## Work instructions:
A word-for-word copy of the data is what's wanted, with no pictures.

## Dataset entries:
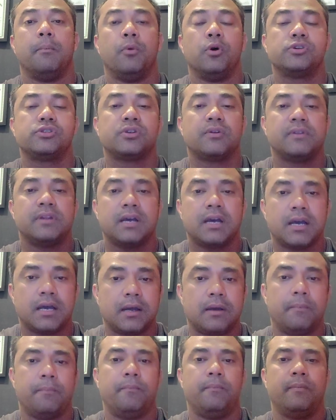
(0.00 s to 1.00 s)
most of
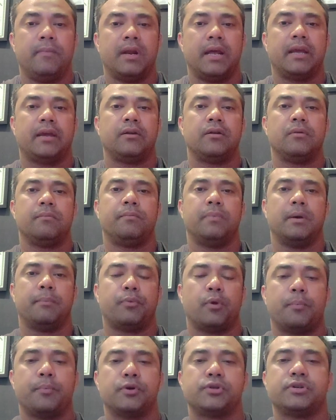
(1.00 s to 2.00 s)
the
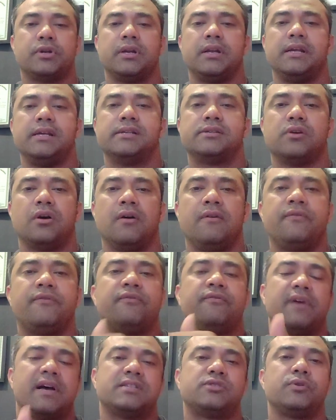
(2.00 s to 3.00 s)
proportion is of
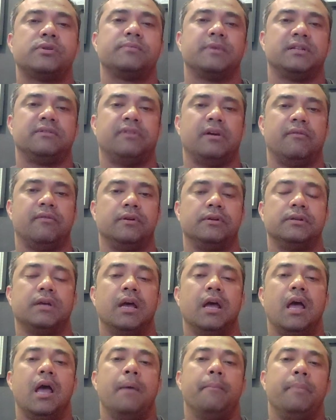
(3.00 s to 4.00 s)
fast twitch muscle
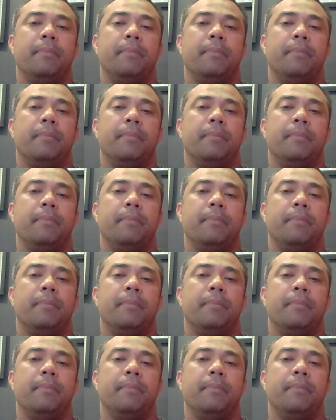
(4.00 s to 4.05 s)
fibers,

## Answer to this exercise:
(0.00 s to 1.00 s)
most of
(1.00 s to 2.00 s)
the
(2.00 s to 3.00 s)
proportion is of
(3.00 s to 4.00 s)
fast twitch muscle
(4.00 s to 4.05 s)
fibers,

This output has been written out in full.